* [Collected data entries]
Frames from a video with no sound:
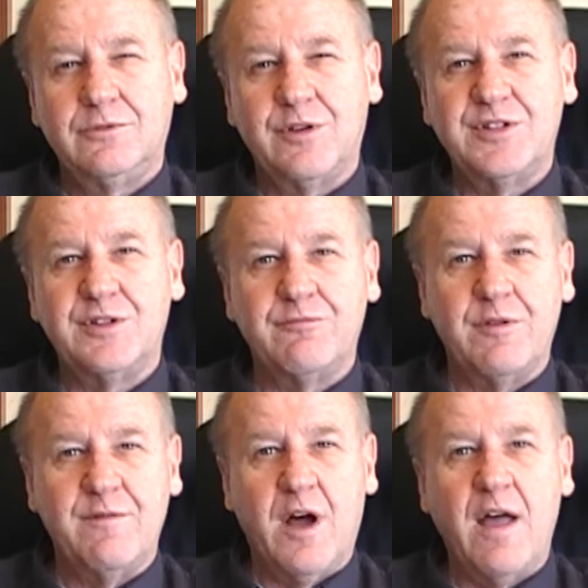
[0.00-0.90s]
Christian
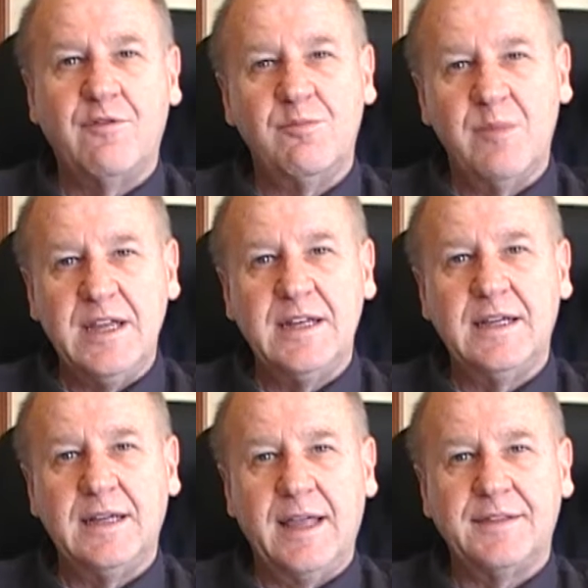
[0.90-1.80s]
revival
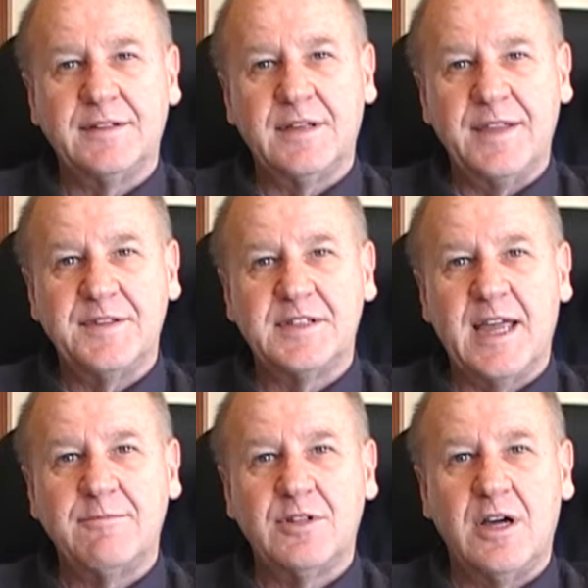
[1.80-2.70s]
meeting at the
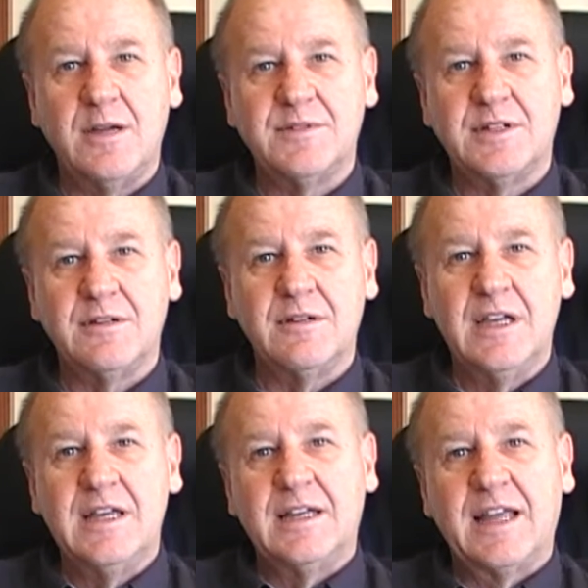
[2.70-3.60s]
same time, so
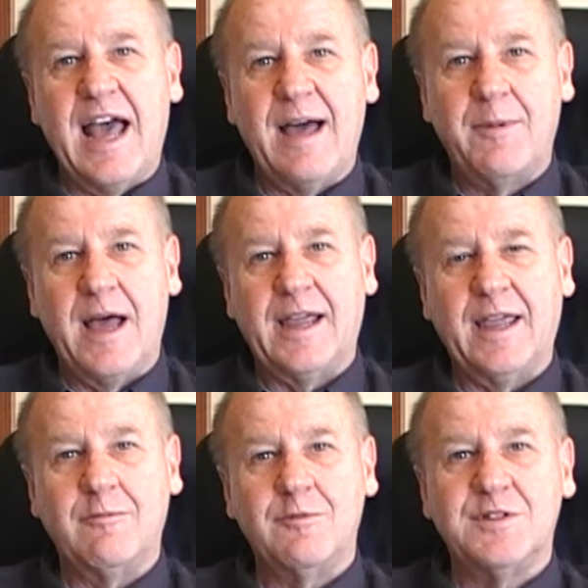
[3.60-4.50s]
car
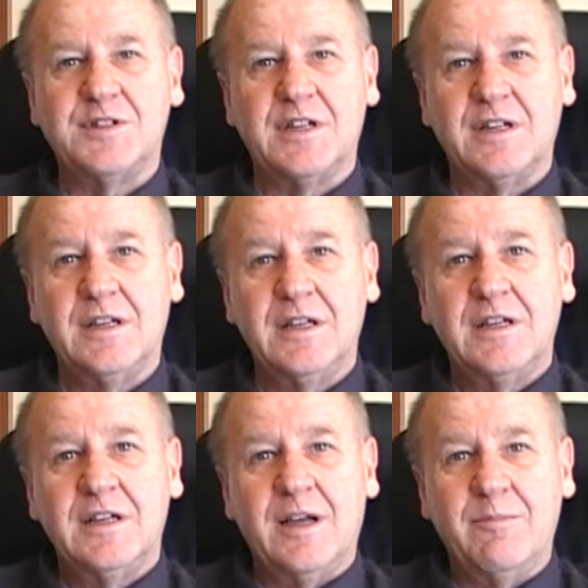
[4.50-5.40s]
parking was a
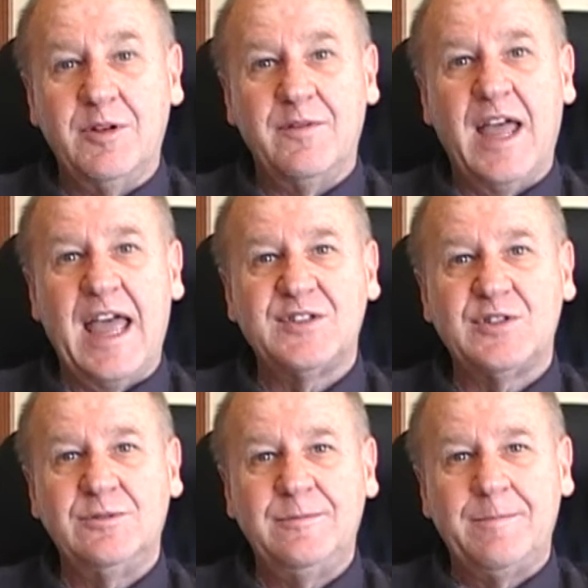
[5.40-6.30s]
bit of a
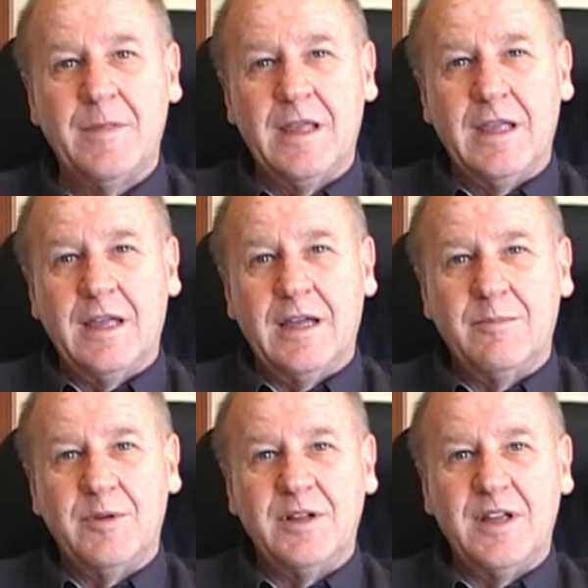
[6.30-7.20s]
hassle.
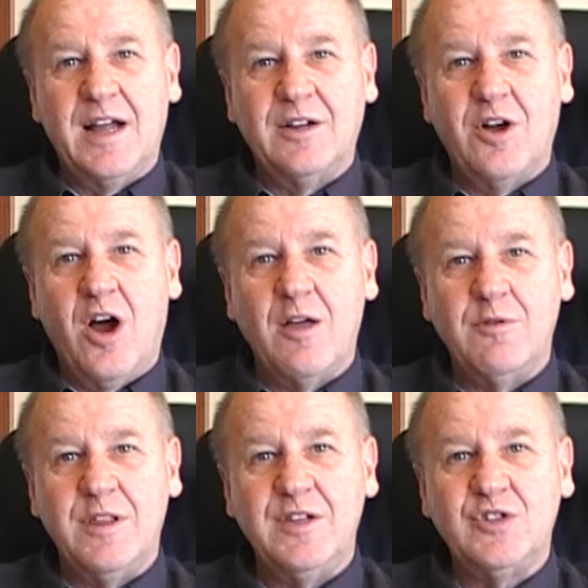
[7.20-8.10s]
But a young guy
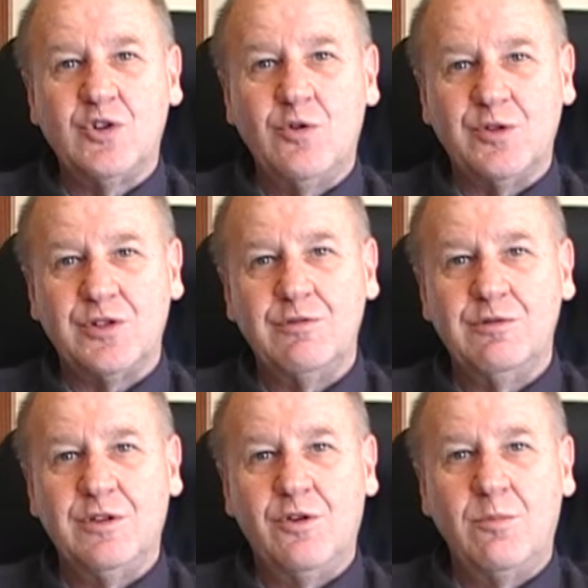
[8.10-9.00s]
with his torch,
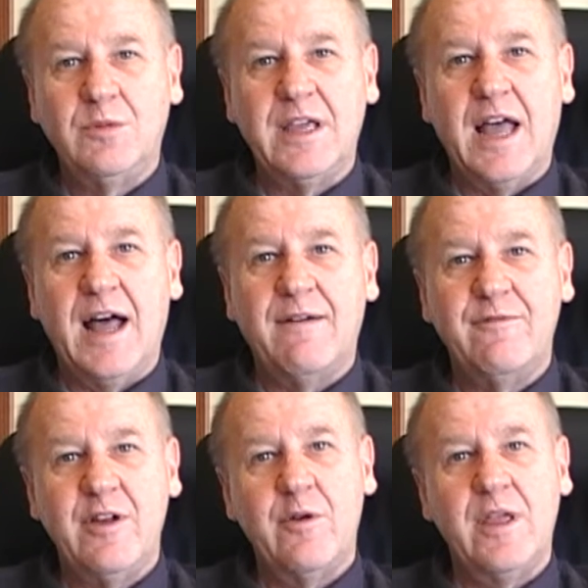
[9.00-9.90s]
who normally are
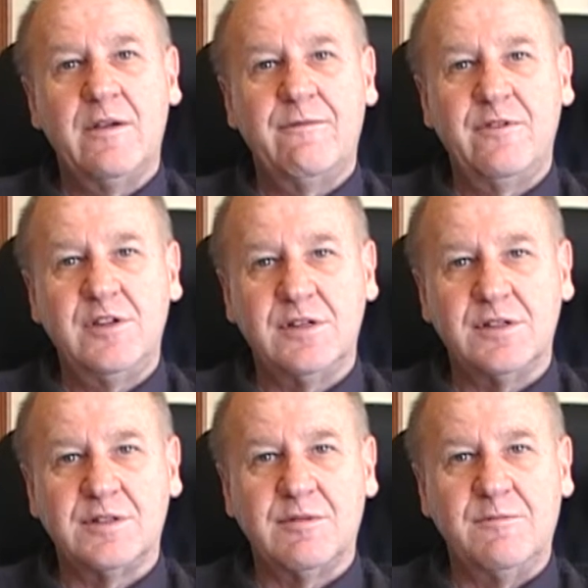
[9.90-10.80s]
very
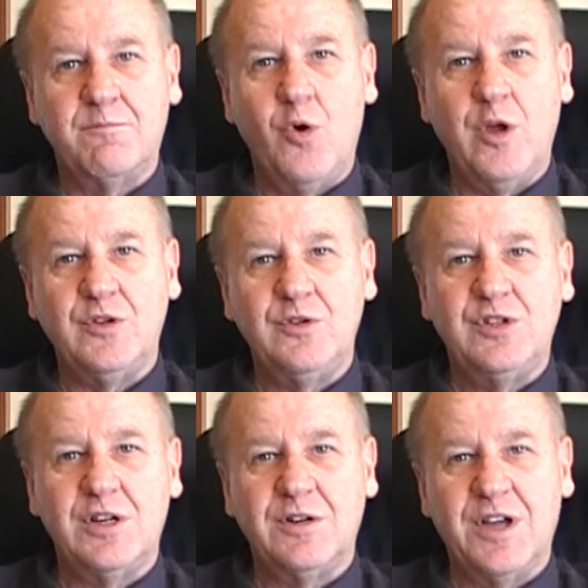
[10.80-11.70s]
officious, the point you
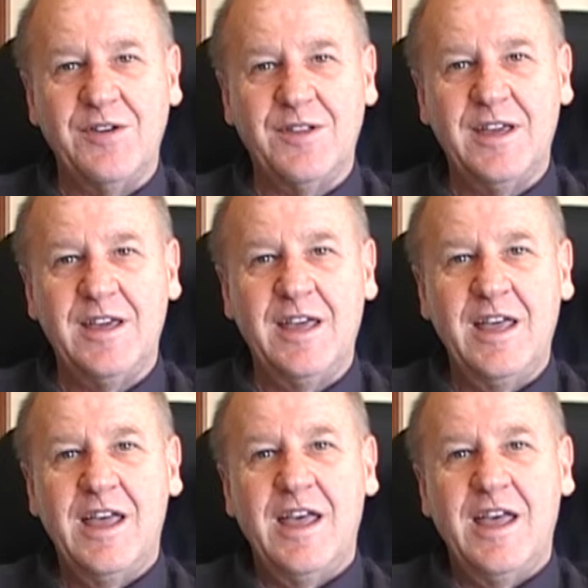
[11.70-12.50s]
shall go there.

* [Exercise requirements] Beginning with the line that contains "[4.50-5.40s]" and ending with the last line of the data above, output those lines exactly and nothing more, without any pictures.

* [Result of this task]
[4.50-5.40s]
parking was a
[5.40-6.30s]
bit of a
[6.30-7.20s]
hassle.
[7.20-8.10s]
But a young guy
[8.10-9.00s]
with his torch,
[9.00-9.90s]
who normally are
[9.90-10.80s]
very
[10.80-11.70s]
officious, the point you
[11.70-12.50s]
shall go there.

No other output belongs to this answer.